When you download a file with a Chromium-based browser, it adds to the file an alternate feed containing the full download URL (direct link). It also stores a referral page that allows you to see from which website you just downloaded the file.

To find the source URL for the file you downloaded with a Chromium-based browser, do the following:
1. Open PowerShell and go to the download folder. If you do not know how to open Powershell, left-click on Start and write the word Powershell. Then click Windows Powershell. Logically it will open it immediately in the path of c: \ users \ the_name.

2. Run the following command:

Get-Content "file name" -Stream Zone.Identifier

Replace the "file name" with the real name of the downloaded file.

As you can see, Chrome adds two lines, ReferrerURL and HostURL, so anyone with access to your computer can quickly find where you downloaded your files.

The URL of the URLs where you downloaded your files can also be viewed from your Chromium browser download page. For Chrome, specifically, press Ctrl + J simultaneously to open the download page.

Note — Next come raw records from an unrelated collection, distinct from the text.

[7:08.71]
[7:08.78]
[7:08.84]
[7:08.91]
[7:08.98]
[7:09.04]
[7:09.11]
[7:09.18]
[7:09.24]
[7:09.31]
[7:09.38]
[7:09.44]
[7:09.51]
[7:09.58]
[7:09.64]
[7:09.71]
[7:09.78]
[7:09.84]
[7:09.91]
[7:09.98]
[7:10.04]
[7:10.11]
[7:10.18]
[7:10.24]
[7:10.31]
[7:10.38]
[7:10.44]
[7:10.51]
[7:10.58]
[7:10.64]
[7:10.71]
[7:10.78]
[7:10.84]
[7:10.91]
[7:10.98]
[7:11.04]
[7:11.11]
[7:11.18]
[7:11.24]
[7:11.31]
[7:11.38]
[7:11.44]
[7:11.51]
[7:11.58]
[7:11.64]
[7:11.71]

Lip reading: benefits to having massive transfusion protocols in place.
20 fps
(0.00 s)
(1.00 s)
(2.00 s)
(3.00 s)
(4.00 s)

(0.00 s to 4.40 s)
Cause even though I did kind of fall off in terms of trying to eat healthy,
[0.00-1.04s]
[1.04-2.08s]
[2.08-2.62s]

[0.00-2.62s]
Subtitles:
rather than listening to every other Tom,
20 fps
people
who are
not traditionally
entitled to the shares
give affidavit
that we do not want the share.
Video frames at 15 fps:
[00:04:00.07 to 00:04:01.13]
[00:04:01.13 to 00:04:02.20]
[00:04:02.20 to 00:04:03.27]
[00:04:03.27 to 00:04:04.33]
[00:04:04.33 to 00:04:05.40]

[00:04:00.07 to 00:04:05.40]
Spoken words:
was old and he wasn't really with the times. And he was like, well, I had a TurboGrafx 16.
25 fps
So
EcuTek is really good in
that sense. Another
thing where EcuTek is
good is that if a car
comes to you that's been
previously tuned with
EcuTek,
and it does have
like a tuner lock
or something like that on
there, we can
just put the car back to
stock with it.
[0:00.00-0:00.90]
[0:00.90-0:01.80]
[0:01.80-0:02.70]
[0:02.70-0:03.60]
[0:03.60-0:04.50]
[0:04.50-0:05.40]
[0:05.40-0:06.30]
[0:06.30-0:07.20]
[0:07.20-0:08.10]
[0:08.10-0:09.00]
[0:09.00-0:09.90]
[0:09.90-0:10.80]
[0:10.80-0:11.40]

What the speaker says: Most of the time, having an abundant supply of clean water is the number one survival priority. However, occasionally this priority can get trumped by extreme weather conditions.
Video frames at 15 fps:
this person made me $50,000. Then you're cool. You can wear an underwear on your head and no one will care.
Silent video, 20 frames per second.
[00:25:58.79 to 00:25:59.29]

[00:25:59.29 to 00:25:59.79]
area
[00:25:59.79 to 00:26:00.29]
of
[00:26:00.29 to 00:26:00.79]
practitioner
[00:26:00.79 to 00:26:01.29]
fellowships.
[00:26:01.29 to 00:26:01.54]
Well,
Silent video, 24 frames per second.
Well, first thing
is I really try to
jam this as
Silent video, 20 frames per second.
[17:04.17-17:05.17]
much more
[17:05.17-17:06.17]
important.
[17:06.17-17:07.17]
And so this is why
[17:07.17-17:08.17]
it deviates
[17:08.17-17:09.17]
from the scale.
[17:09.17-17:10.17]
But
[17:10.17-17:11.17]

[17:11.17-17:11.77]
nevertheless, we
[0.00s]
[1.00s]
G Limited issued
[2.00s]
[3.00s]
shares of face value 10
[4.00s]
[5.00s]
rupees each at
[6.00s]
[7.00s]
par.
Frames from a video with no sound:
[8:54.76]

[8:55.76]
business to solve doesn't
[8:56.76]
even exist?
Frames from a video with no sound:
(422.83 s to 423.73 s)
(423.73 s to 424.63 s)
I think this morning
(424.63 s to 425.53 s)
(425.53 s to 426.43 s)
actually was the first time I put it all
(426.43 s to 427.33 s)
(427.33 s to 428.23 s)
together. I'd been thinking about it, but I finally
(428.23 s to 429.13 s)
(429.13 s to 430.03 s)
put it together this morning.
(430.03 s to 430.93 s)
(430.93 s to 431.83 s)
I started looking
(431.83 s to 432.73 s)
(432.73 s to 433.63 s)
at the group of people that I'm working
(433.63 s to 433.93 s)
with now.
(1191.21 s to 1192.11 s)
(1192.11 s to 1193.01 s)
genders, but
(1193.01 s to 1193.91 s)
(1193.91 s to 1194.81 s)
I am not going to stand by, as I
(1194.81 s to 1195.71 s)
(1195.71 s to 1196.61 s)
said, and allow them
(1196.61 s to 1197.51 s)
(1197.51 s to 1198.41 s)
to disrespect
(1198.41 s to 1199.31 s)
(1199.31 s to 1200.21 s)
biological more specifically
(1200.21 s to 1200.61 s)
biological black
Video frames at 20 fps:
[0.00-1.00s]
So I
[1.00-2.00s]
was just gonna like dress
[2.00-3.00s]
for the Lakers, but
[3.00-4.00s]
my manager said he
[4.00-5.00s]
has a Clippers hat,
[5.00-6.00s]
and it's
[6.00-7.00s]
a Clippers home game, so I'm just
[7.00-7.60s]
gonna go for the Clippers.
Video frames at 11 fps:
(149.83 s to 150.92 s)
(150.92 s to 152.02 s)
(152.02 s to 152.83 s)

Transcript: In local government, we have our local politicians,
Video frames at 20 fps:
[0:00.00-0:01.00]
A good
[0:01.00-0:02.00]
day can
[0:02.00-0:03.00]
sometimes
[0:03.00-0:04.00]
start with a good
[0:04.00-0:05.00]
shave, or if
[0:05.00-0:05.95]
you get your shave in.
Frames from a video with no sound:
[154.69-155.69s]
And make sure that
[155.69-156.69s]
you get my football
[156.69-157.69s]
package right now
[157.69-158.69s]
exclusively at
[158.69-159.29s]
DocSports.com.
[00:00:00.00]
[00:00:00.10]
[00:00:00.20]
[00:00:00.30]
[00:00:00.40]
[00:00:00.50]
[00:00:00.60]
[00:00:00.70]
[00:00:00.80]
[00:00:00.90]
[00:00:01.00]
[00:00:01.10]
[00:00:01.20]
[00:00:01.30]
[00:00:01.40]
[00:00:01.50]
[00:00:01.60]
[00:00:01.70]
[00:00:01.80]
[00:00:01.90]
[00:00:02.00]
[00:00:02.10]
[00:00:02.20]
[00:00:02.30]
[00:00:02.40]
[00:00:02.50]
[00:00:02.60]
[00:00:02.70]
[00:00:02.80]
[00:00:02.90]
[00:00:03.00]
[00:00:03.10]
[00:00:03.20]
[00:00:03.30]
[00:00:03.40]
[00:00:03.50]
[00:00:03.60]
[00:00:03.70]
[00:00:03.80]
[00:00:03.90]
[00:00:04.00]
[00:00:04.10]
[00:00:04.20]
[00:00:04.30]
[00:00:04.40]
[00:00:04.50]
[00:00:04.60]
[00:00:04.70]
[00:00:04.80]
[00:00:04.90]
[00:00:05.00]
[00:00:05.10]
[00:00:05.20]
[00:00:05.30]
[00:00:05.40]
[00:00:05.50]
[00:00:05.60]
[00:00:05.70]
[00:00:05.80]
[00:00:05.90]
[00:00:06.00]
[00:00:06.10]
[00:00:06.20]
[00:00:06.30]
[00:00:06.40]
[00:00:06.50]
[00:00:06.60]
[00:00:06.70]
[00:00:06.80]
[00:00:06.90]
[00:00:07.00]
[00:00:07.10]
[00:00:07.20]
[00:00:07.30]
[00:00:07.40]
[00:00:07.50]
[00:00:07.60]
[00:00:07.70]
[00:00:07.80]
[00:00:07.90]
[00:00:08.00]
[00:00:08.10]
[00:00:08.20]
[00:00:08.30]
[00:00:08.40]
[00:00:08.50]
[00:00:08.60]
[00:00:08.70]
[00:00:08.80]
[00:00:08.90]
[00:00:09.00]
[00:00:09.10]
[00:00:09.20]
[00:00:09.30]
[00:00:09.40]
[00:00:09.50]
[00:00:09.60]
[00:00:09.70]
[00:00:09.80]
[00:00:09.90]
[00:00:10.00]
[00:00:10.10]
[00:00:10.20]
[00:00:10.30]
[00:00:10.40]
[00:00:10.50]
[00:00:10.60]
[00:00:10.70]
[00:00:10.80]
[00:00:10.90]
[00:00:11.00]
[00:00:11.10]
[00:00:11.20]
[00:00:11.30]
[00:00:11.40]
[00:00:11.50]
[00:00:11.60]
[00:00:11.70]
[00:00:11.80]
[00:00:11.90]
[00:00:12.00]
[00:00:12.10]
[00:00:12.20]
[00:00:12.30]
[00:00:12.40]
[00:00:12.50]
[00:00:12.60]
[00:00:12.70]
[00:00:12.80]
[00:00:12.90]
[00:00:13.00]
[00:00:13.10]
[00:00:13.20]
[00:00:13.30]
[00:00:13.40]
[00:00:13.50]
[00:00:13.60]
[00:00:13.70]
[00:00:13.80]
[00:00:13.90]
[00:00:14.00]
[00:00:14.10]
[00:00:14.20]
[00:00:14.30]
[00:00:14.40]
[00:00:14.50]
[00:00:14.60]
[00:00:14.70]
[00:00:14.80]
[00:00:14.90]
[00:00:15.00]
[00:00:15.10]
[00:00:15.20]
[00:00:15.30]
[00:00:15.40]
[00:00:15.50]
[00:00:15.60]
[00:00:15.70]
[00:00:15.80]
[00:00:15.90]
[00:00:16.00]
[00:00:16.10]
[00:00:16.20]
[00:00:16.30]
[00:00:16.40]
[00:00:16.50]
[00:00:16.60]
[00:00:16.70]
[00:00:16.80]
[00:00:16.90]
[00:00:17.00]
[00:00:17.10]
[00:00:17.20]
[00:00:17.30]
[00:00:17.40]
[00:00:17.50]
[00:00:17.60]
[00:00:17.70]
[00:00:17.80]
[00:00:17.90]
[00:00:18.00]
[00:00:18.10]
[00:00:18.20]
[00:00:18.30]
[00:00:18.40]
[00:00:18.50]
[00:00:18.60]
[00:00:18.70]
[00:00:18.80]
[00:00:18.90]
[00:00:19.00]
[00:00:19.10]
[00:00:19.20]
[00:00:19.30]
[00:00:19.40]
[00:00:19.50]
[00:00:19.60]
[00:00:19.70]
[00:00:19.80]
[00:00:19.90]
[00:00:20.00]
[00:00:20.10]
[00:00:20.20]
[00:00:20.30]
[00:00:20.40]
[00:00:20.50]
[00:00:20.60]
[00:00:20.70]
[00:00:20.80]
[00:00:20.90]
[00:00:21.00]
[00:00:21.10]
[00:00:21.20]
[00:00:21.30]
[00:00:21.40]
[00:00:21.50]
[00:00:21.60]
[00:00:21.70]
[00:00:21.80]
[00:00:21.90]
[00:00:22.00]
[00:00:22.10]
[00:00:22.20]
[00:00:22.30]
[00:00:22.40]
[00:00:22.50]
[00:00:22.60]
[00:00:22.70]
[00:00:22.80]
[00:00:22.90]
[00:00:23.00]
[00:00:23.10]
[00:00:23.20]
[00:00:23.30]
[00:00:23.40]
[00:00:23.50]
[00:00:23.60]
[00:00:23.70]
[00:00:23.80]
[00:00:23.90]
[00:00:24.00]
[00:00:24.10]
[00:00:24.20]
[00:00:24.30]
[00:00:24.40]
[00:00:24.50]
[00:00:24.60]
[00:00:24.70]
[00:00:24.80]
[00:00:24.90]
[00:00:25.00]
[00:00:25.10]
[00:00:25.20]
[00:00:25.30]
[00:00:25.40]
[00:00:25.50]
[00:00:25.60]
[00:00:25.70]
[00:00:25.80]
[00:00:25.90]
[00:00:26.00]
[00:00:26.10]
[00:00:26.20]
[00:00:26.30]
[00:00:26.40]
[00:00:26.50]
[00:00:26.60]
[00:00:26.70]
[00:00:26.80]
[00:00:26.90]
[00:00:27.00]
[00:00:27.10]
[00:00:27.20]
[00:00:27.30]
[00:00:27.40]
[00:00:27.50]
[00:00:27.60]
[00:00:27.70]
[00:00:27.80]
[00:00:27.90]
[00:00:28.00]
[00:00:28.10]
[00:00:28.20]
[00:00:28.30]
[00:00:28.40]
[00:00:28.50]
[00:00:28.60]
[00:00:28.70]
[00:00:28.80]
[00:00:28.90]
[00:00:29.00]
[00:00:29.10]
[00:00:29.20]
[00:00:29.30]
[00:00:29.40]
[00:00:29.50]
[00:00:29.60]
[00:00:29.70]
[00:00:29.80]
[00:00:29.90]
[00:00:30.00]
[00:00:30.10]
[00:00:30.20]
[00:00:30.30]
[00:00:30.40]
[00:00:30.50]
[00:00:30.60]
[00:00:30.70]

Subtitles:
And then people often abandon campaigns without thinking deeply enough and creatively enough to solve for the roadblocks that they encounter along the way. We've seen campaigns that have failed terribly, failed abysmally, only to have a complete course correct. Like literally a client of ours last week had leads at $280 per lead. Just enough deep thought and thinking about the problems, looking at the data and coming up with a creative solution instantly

Although through the download page you can delete this information one by one and even better, you can delete the entire download history through Settings> Advanced> Clear browsing data> Download history, the data is stored within the files, so the information remains available to anyone.

If you want to remove all this information, except that you should delete the download history from within Chrome, you should also delete this information from the files themselves. To do this, open a Powershell, go to the saved folder where you want the files you want to delete the feeds and write the following command:

dir -Recurse | Unblock-File

This command will unlock all files in the folder and all subfolders, and will remove all the information inside them.

While many of you will find this feature helpful because it will help you recover the source address of each file, some users will not see it with a good eye. Especially those who deal with sensitive data. For a computer that is subject to police forensic control, this information can reveal a lot.